WORKING DATA =>
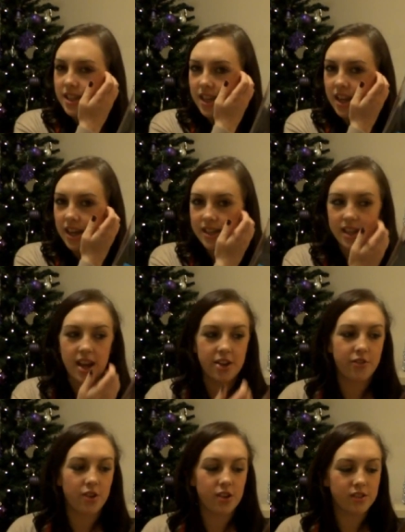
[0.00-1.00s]
Sennheiser
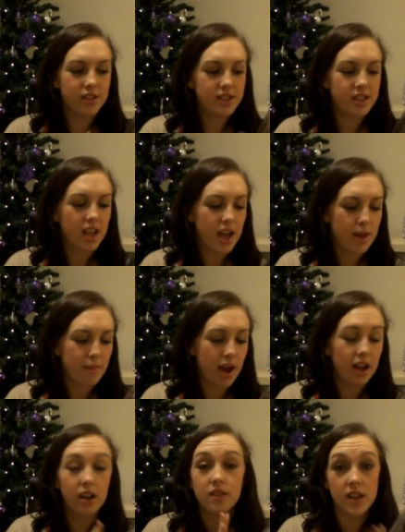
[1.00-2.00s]
headphones.
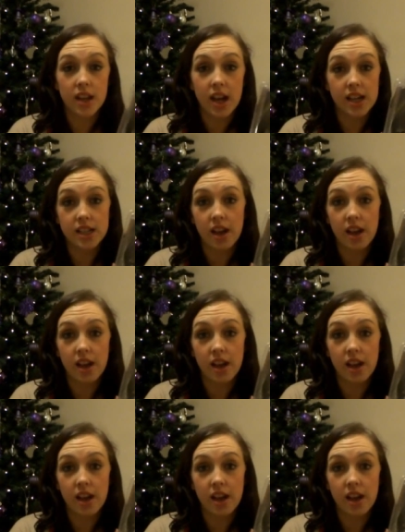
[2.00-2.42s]
I love Sennheiser.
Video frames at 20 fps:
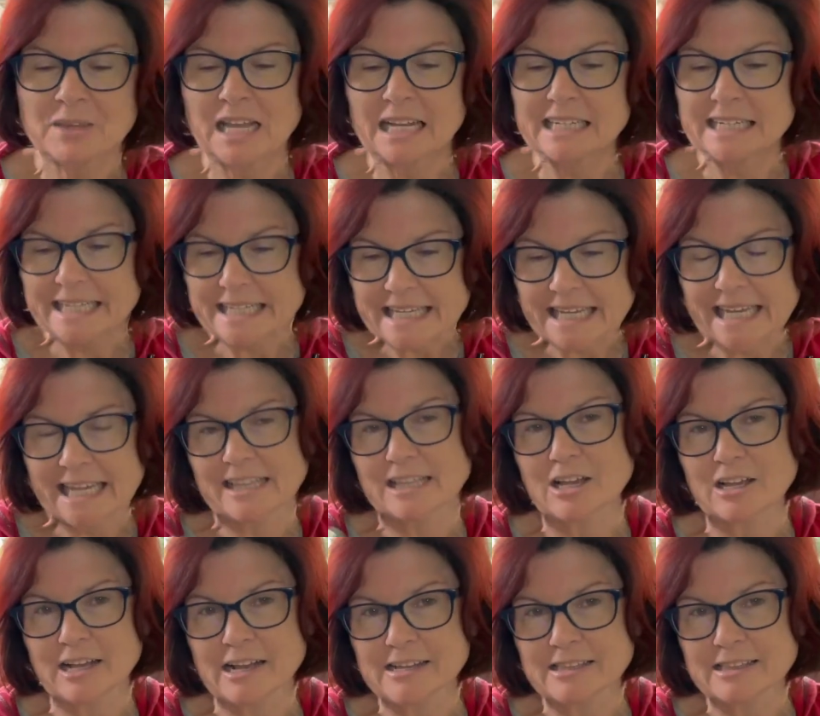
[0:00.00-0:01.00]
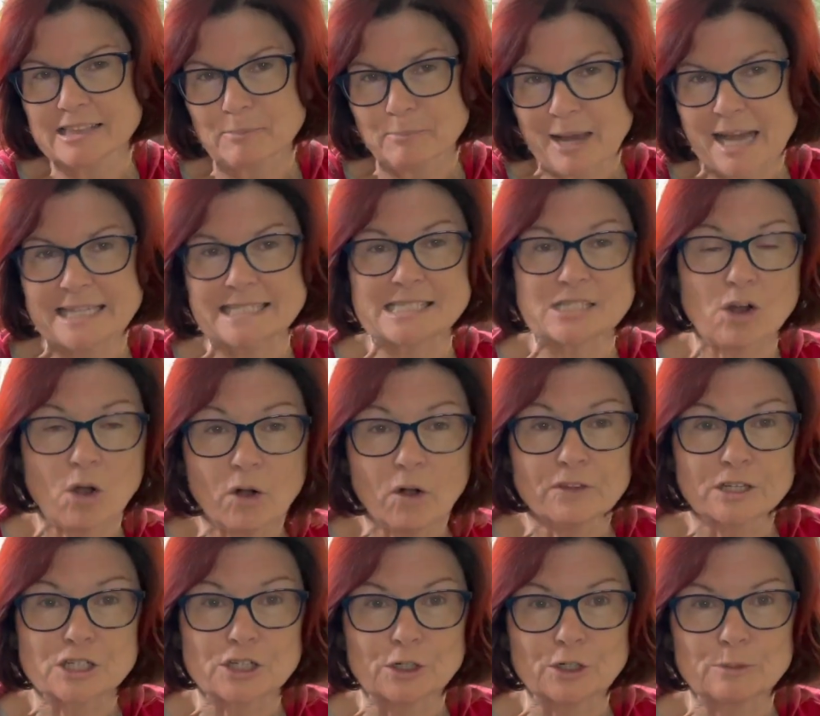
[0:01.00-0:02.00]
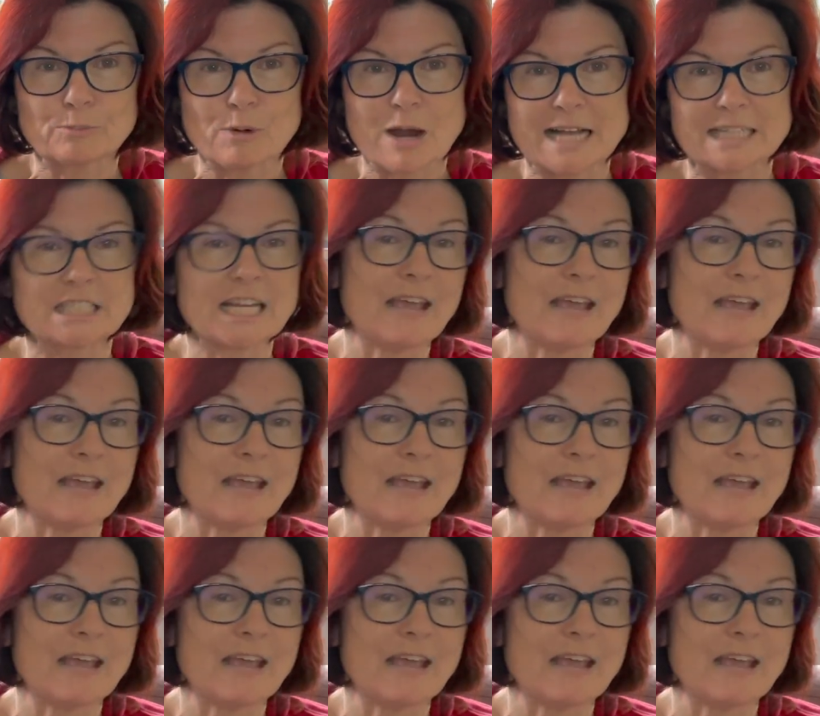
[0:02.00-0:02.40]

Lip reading: licking the paste on the toothbrush,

TASK TO COMPLETE => None of the pictures should be reproduced; all other material above must be set down exactly.

RESPONSE =>
[0.00-1.00s]
Sennheiser
[1.00-2.00s]
headphones.
[2.00-2.42s]
I love Sennheiser.
Video frames at 20 fps:
[0:00.00-0:01.00]
[0:01.00-0:02.00]
[0:02.00-0:02.40]

Lip reading: licking the paste on the toothbrush,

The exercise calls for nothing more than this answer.